Although I didn't pay as much attention as I wished to my grandmother's face and hands as she gardened, I can look at the bloody hands + Holy face of The Gardener of my heart and see such compassion, patience, joy, love that only the best Gardener could have.
In John 15, during Jesus' final hours before the cross, He says, “I am the true vine, and my Father is the Gardener.”
God is The Gardener. Jesus is The Vine. And He desires we abide in Him. Then bear much fruit. He desires us to be with Him. Then promises that He will do the growing in us.
“I planted the seed, Apollos watered it, but God has been making it grow. So neither the one who plants nor the one who waters is anything, but only God, who makes things grow. The one who plants and the one who waters have one purpose, and they will each be rewarded according to their own labor. For we are co-workers in God’s service; you are God’s field, God’s building.” 1 Corinthians 3:6-9
God is the one who makes things grow. Therefore, He always knows exactly what He is doing. And He is never worried about the time, for He is the Manager of Time.
More than ease, He is most pleased to be with us, and to grow us. What grace!
So don’t grow discouraged. As long as we are rooted in Christ, we can trust that He is growing us. All growth takes time. So spend the time abiding in Him, growing in the grace and knowledge of Jesus Christ. And believing He is patient. Compassionate, gracious, slow to anger, and abounding in steadfast love. He is pursuing. He is the God of suddenly. He does as He pleases. And it pleases Him to be patient with you.
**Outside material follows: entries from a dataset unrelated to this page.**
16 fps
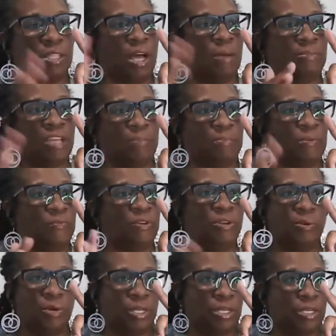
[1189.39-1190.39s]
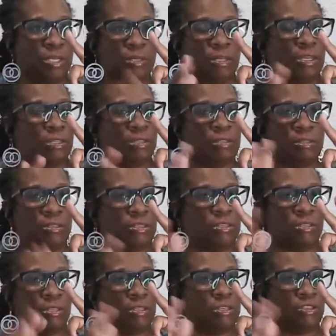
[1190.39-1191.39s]
Thumbs up if you're doing it.
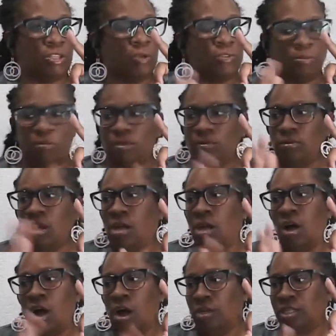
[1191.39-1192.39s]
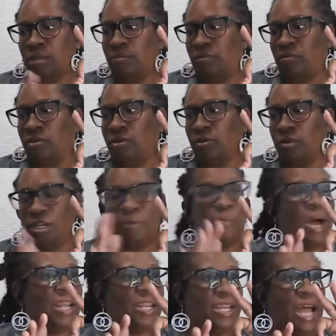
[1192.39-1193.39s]
Just throw some hearts up if you're doing it. You're
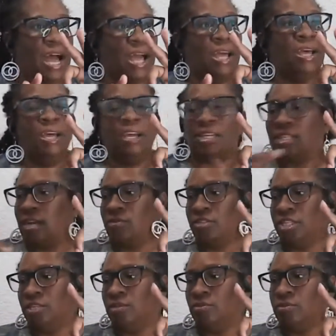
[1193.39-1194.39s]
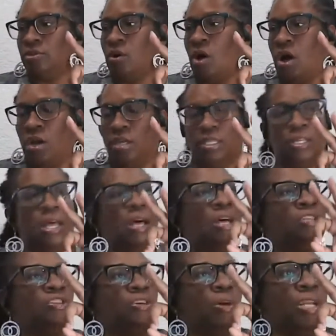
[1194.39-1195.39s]
probably not, because I don't see no hearts.
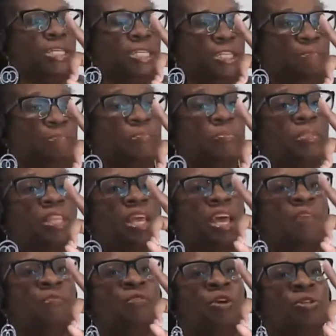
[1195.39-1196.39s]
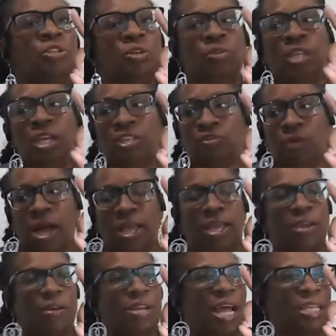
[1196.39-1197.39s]
So listen, if you do this
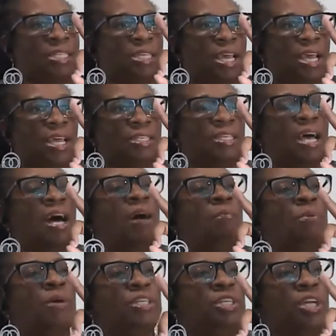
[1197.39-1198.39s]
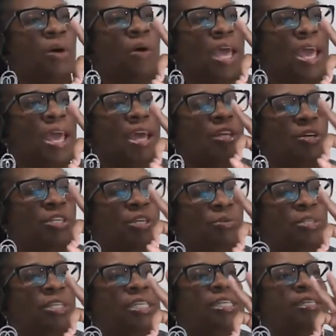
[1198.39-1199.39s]
right here, and I says, put your hand on
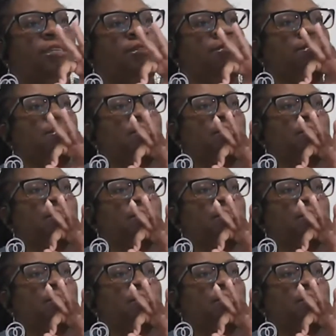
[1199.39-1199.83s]
your cheek.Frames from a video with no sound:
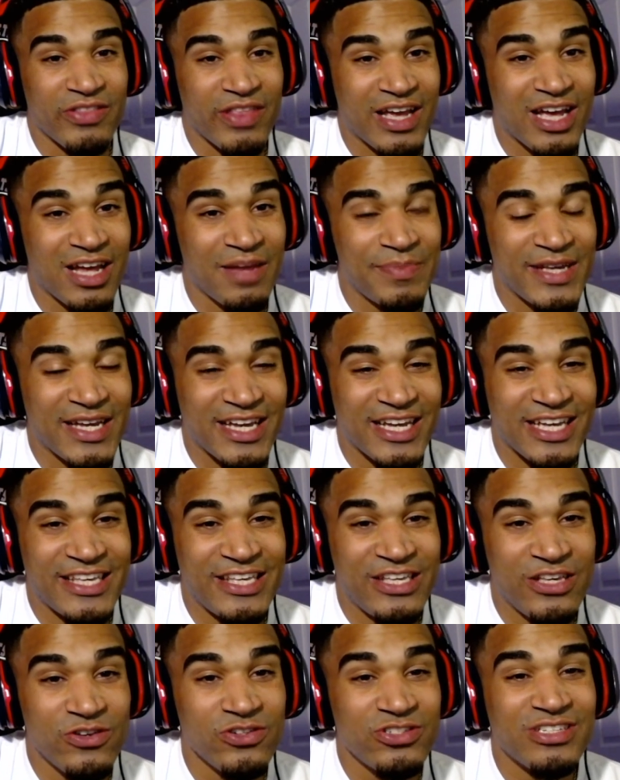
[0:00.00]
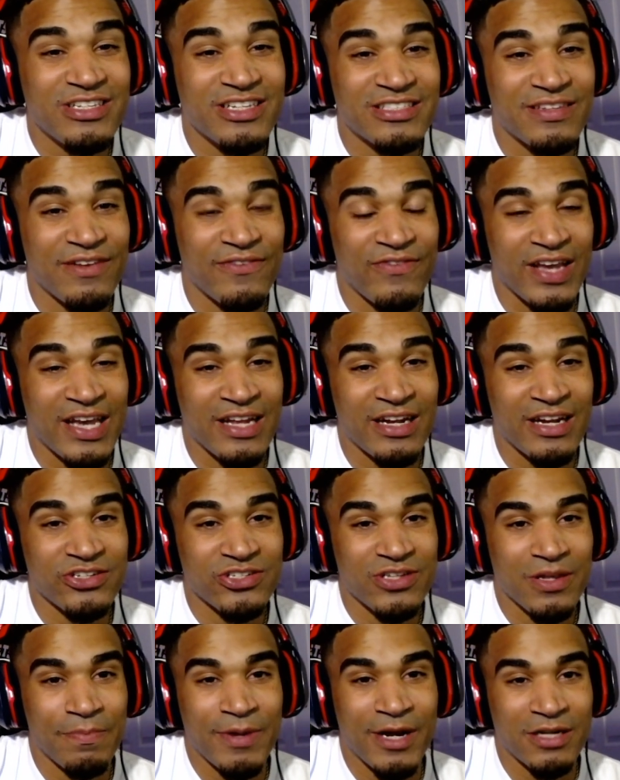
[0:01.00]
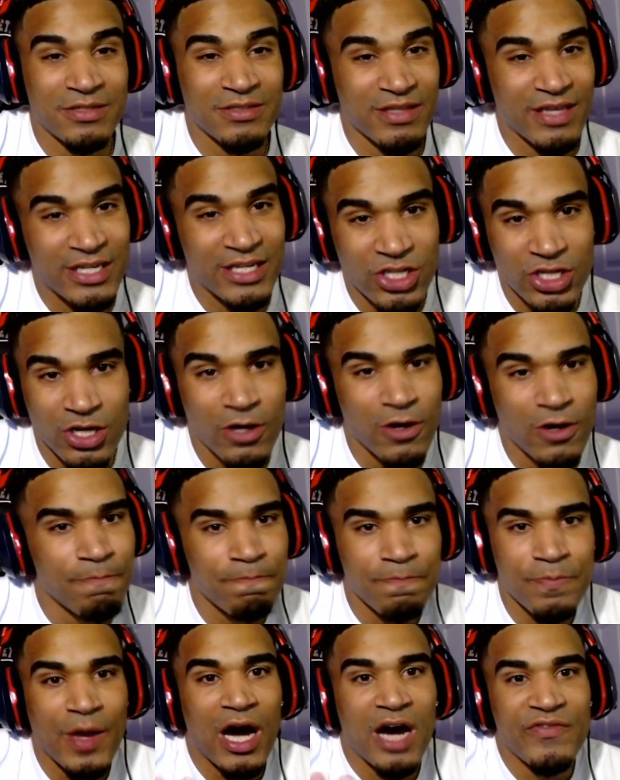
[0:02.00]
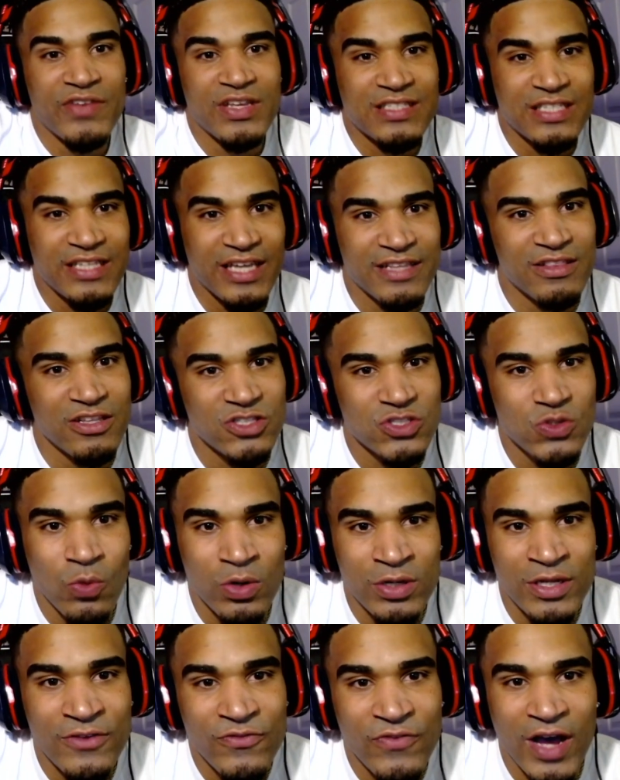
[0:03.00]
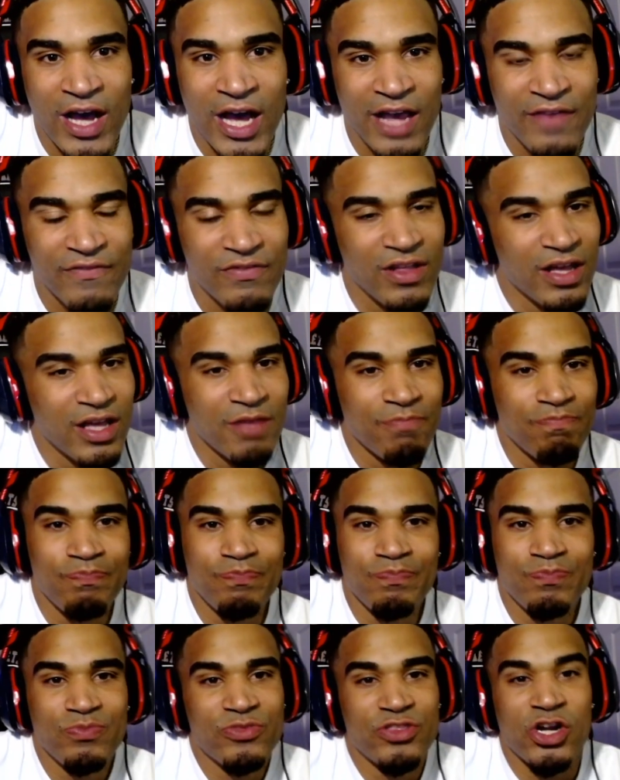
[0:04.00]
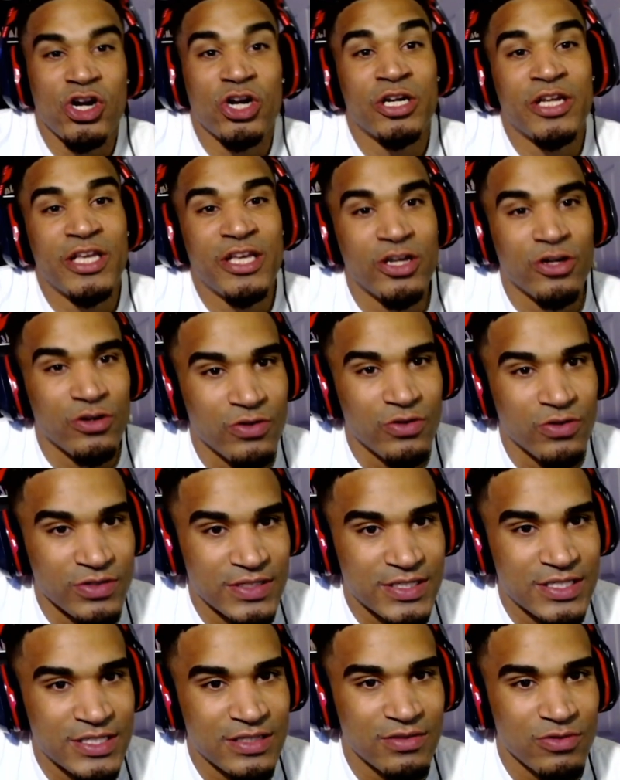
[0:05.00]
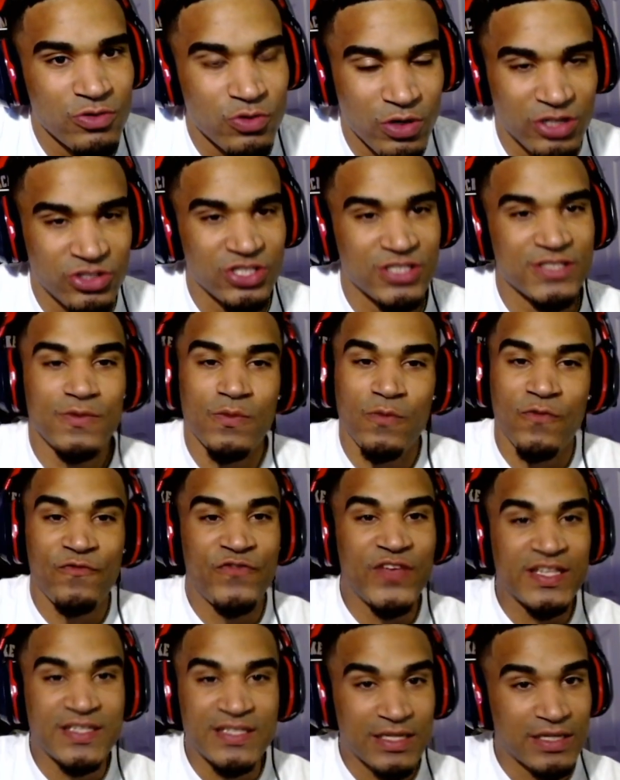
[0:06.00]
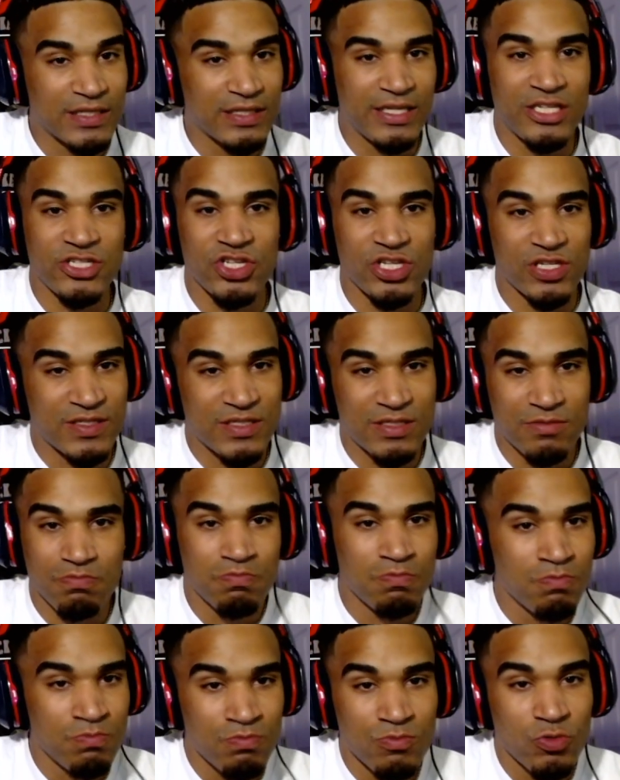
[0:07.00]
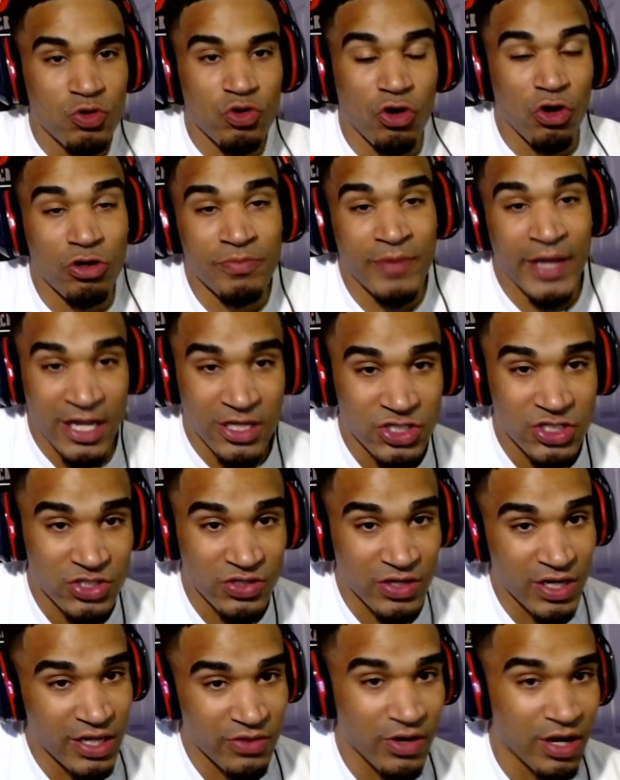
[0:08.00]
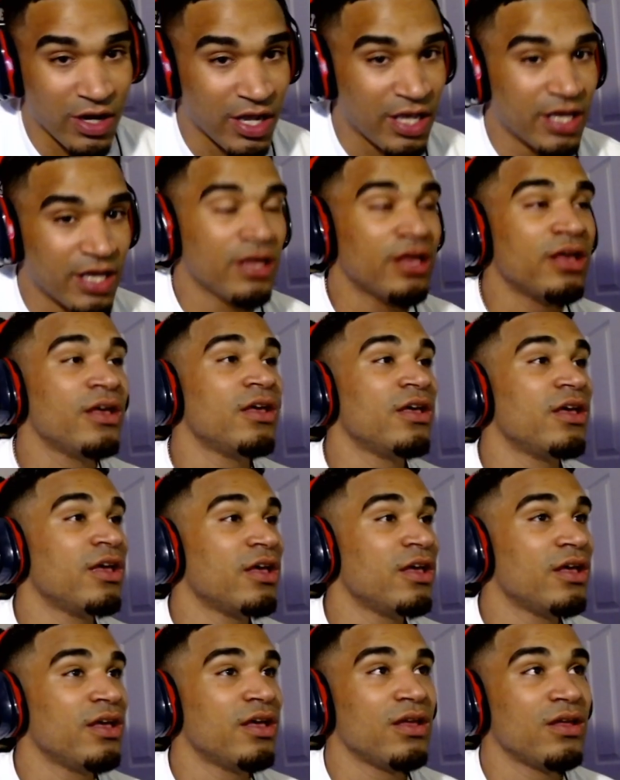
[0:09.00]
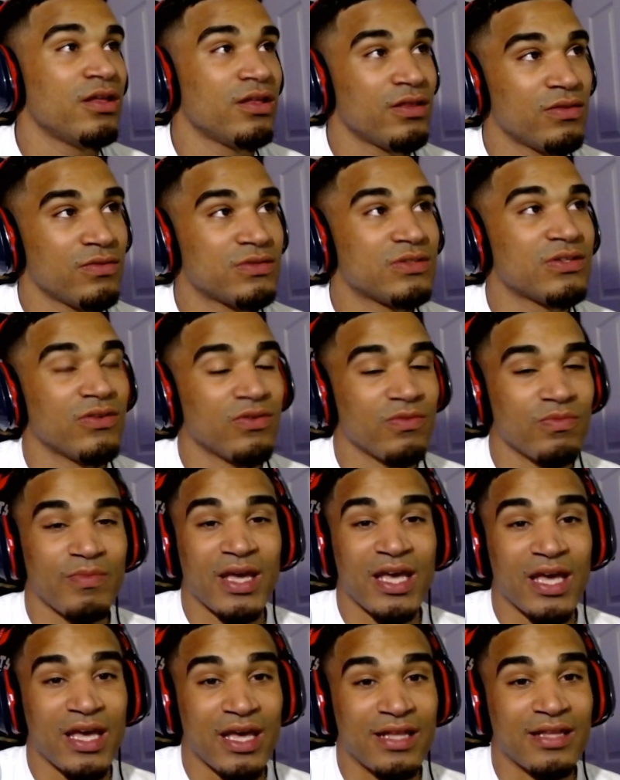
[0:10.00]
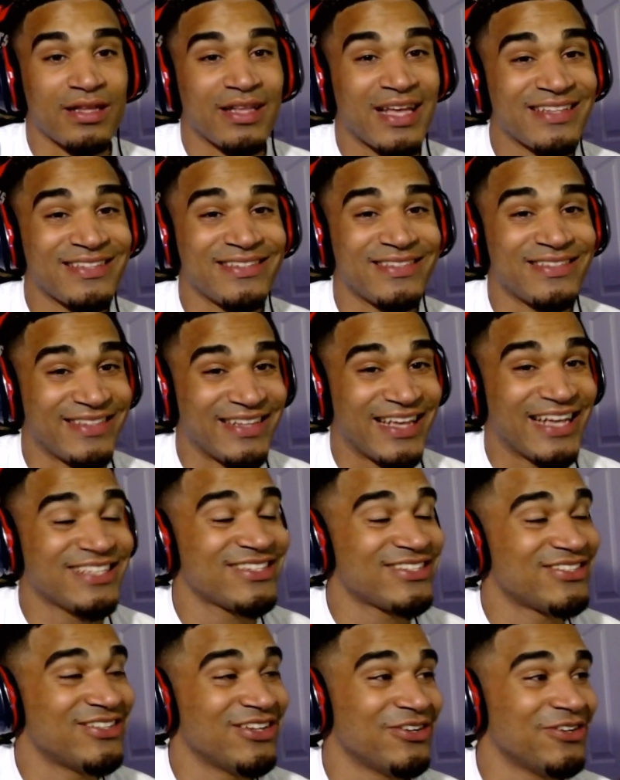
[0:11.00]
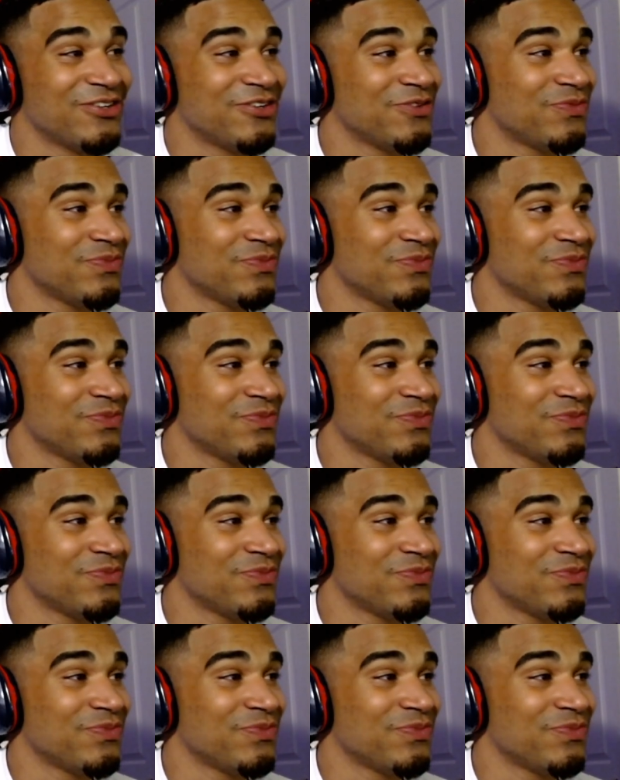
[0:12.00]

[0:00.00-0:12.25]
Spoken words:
got to be at a huge disadvantage compared to, like, you know, obviously like the 25 to 30 year olds who are just physically just grown man strength, right? So, man, that's dope.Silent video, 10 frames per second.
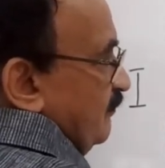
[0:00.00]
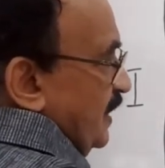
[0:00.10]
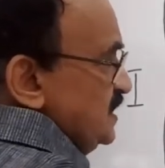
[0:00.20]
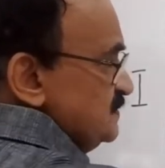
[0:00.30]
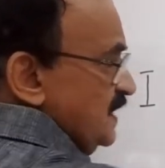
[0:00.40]

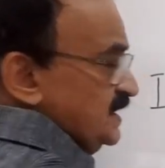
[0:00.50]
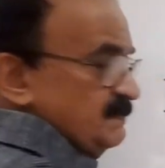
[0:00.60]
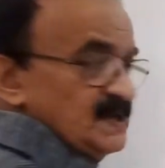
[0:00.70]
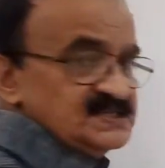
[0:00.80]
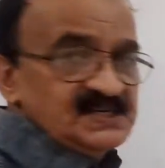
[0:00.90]
What is
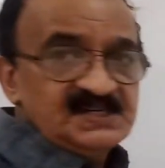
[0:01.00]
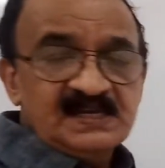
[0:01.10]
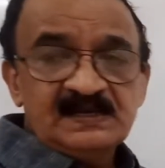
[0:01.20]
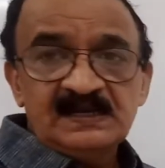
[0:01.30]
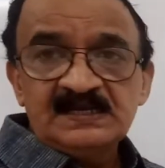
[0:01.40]

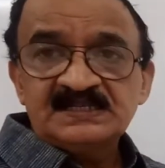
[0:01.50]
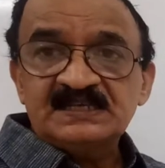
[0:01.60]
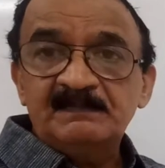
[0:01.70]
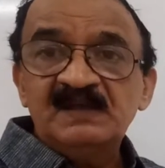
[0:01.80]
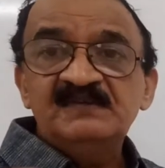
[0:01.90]
multiplicity?
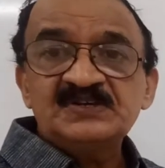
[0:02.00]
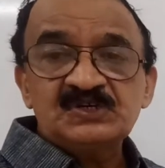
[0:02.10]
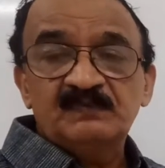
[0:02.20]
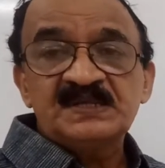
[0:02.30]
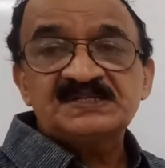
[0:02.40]

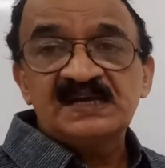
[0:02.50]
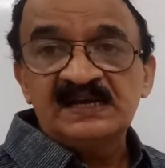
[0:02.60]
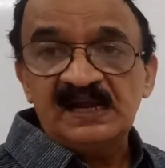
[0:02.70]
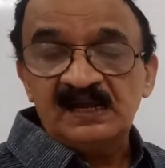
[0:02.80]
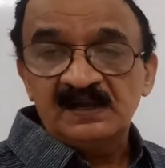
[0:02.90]
Subdivision of the
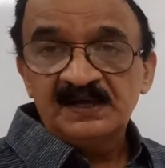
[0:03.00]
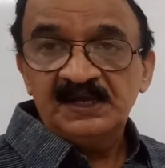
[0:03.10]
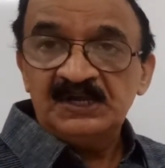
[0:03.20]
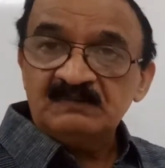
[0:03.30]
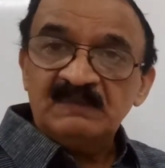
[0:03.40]
signal
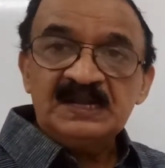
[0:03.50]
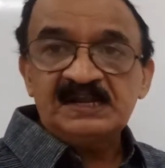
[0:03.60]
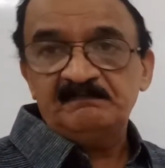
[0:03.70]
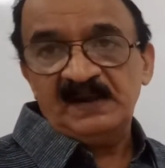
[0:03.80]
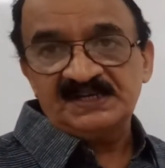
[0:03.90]
into
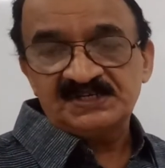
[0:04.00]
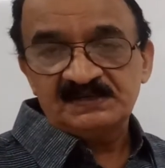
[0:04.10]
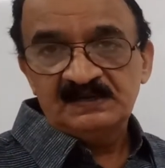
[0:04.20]
multiplet.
Wait. Stay. Remain. In His love as He remains in you. He says to do this so that His joy may be in you. And that it may be complete.
Perhaps those who wait on Him, with Him, in Him, know the true gift of complete Joy that He alone gives. No wonder the world would want us to think otherwise about time to miss that.
Less rushing. More trusting. Less impatience. More Joy.
This is the life of a growing plant under the unconquerable light of Jesus + the timeless care of the Gardener.